O calor necessário para o seu crescimento vem do fogo que se chama vontade. Se a vontade for boa, desenvolverá plantas belas; se for má, plantas disformes. Logo, o passo atual do ser humano é a purificação da vontade, cultivando-a para que se converta em potência espiritual e o único meio para purificar a vontade é a ação. Para consegui-lo, as ações têm que ser boas até que o agir bem torne-se um hábito. E o hábito se estabelecerá quando na vontade não houver mais desejo de agir mal.
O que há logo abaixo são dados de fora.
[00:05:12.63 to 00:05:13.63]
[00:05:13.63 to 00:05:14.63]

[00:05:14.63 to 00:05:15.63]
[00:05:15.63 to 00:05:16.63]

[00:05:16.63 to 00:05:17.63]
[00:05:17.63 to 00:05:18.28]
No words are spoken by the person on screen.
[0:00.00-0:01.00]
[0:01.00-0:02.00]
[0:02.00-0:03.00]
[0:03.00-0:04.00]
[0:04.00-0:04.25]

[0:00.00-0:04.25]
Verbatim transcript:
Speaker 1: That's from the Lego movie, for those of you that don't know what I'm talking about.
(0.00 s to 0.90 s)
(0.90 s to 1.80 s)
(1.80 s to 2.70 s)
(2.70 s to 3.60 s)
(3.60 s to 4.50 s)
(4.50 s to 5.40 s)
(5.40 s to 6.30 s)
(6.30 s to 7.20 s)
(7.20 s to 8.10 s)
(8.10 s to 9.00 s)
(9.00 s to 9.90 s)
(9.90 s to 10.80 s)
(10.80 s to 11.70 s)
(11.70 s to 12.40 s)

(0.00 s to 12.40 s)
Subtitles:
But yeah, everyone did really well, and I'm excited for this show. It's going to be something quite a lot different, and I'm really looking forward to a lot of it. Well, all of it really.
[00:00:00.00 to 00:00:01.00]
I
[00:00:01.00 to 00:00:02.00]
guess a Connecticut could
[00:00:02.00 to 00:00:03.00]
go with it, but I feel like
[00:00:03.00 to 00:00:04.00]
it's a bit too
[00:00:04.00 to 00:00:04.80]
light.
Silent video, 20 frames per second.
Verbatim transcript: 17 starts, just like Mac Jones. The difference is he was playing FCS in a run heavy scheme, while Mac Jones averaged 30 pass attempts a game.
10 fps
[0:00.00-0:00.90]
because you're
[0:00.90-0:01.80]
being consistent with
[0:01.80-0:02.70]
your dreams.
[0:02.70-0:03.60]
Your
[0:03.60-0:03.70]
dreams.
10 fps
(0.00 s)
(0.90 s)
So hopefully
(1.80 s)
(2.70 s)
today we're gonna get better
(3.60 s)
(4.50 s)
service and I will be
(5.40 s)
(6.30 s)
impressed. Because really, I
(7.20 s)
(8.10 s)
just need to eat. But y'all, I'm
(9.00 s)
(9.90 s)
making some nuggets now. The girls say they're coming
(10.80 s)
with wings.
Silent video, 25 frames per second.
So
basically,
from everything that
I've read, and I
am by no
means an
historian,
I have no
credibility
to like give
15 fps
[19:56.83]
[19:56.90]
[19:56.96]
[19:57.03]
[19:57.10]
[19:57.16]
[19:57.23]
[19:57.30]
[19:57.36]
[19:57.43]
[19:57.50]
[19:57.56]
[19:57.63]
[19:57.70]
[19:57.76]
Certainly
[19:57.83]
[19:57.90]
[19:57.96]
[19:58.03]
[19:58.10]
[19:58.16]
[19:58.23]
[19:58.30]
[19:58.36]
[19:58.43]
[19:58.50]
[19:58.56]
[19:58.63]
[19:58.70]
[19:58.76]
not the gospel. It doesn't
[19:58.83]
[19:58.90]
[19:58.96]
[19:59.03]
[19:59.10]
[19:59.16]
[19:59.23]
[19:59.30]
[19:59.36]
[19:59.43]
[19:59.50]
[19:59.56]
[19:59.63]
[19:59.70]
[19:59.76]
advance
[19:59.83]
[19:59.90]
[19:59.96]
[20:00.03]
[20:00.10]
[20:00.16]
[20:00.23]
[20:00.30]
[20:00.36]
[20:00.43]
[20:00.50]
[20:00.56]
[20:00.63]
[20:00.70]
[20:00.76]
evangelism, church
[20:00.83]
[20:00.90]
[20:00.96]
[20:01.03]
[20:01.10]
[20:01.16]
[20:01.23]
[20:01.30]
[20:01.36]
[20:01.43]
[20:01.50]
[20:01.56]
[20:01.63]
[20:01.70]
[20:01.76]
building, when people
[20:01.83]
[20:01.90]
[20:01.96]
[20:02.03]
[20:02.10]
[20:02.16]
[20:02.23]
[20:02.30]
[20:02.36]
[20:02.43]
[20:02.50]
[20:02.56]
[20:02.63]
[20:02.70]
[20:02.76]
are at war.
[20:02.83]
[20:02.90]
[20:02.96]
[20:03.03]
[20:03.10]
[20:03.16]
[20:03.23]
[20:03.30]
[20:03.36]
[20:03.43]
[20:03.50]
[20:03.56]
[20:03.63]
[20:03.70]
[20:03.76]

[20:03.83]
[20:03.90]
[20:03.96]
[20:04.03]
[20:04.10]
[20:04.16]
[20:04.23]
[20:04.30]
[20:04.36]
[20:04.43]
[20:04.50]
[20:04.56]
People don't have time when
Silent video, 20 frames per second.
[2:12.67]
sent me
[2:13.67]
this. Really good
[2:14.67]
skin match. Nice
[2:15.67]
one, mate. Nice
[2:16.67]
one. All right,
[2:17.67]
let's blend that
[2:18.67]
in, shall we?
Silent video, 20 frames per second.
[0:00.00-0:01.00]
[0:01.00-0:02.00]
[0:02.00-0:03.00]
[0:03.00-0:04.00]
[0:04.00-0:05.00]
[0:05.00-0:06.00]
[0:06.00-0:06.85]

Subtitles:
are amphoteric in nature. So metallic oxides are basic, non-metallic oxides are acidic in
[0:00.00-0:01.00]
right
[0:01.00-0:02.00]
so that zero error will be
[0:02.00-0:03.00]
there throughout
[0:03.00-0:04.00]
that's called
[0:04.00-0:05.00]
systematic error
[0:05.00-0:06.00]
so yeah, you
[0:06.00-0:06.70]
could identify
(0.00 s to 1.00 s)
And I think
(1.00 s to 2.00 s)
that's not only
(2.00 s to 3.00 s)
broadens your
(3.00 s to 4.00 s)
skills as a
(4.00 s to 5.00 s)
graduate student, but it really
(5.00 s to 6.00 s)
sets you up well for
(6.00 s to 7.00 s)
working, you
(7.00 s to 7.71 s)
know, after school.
Cristo nos está ajudando, com Sua descida anual à Terra até a segunda volta, a formar o corpo espiritual, o Corpo-Alma, que nos possibilitará a transição para o ar. Por isso afirmou que aparelhará lugar. E São Paulo completa: os que vivem em Cristo. Essa realmente é a condição. E, se por um lado temos o livre-arbítrio para desleixar tão importante trabalho evolutivo, pois, na medida que evoluímos, influímos em todo o nosso ambiente, ajudando a apressar o novo advento, por outro também podemos nos aplicar conscientemente a esse trabalho, como fazem os autênticos Aspirantes Rosacruzes, os candidatos à classe adiantada da humanidade a que aludiu o versículo 12 do capítulo 11 de Evangelho Segundo São Mateus: “O Reino dos Céus conquista-se pela violência e os valentes o arrebatam”, embora a tradução fiel seja esta: “Invadiram o Reino dos Céus e os invasores tornaram-se donos d’Ele”. Quanto aos demais, que rejeitarem a ajuda dos Senhores do Destino pelos diversos meios, a esses atrasados ficará a advertência contida no Evangelho Segundo São Mateus 24:37: “Pois assim como nos dias de Noé, também será a vinda do Filho do ser humano”.
Não há lugar, portanto, para comodismos, procrastinações, irresponsabilidades e indiferença. A cada um será dado segundo o seu mérito individual e não pelos que os “mestres” externos e humanos possam prometer. A direção é clara: de dentro para fora, de baixo para cima, sempre.